__Work request__. From the first entry to the last, copy everything exactly except the pictures.

__Available data__.
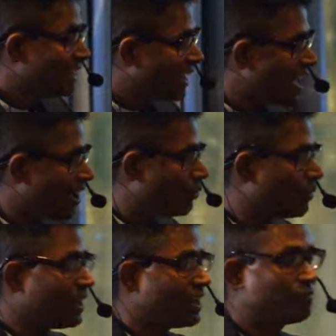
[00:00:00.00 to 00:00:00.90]
Now,
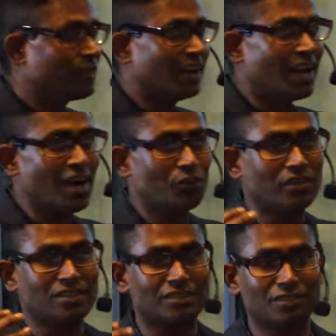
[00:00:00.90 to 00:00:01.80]
if you allow
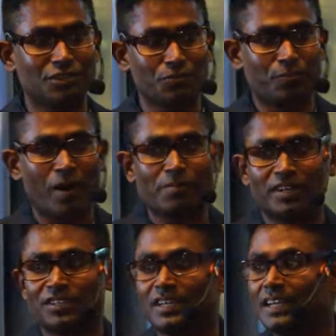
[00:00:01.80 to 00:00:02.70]
researchers to
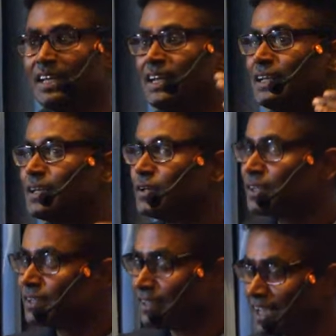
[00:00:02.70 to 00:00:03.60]
publish
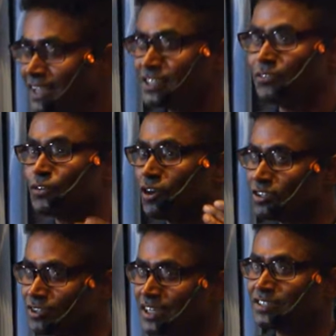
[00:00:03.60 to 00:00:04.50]
negative,
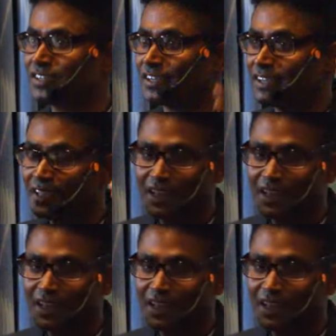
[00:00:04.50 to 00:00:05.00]
contradictory,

__Your solution__.
[00:00:00.00 to 00:00:00.90]
Now,
[00:00:00.90 to 00:00:01.80]
if you allow
[00:00:01.80 to 00:00:02.70]
researchers to
[00:00:02.70 to 00:00:03.60]
publish
[00:00:03.60 to 00:00:04.50]
negative,
[00:00:04.50 to 00:00:05.00]
contradictory,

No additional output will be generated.